> [Records]
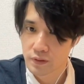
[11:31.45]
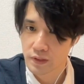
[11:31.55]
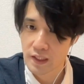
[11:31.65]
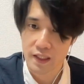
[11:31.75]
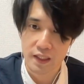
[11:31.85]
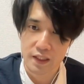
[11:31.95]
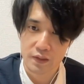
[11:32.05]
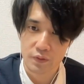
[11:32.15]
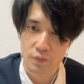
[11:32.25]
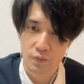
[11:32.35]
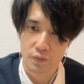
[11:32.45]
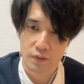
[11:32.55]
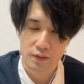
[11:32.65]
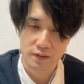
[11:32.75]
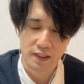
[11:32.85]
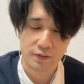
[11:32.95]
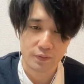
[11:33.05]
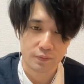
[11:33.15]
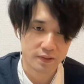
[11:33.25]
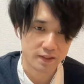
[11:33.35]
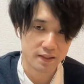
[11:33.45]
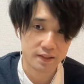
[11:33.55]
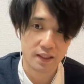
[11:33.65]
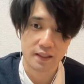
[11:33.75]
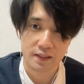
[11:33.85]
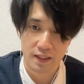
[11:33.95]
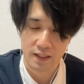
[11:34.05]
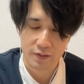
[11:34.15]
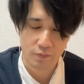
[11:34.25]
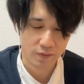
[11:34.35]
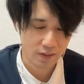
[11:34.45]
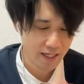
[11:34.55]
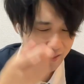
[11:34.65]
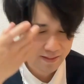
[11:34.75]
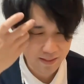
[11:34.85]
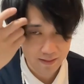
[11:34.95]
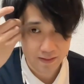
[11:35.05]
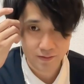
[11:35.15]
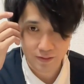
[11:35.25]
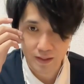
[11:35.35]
えっ、ー、と、作曲させていただいた、あの、アレンジなんですけどね、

> [Directions] Apart from the pictures, which are to be omitted, every record must be transcribed exactly.

> [Finished task]
[11:31.45]
[11:31.55]
[11:31.65]
[11:31.75]
[11:31.85]
[11:31.95]
[11:32.05]
[11:32.15]
[11:32.25]
[11:32.35]
[11:32.45]
[11:32.55]
[11:32.65]
[11:32.75]
[11:32.85]
[11:32.95]
[11:33.05]
[11:33.15]
[11:33.25]
[11:33.35]
[11:33.45]
[11:33.55]
[11:33.65]
[11:33.75]
[11:33.85]
[11:33.95]
[11:34.05]
[11:34.15]
[11:34.25]
[11:34.35]
[11:34.45]
[11:34.55]
[11:34.65]
[11:34.75]
[11:34.85]
[11:34.95]
[11:35.05]
[11:35.15]
[11:35.25]
[11:35.35]
えっ、ー、と、作曲させていただいた、あの、アレンジなんですけどね、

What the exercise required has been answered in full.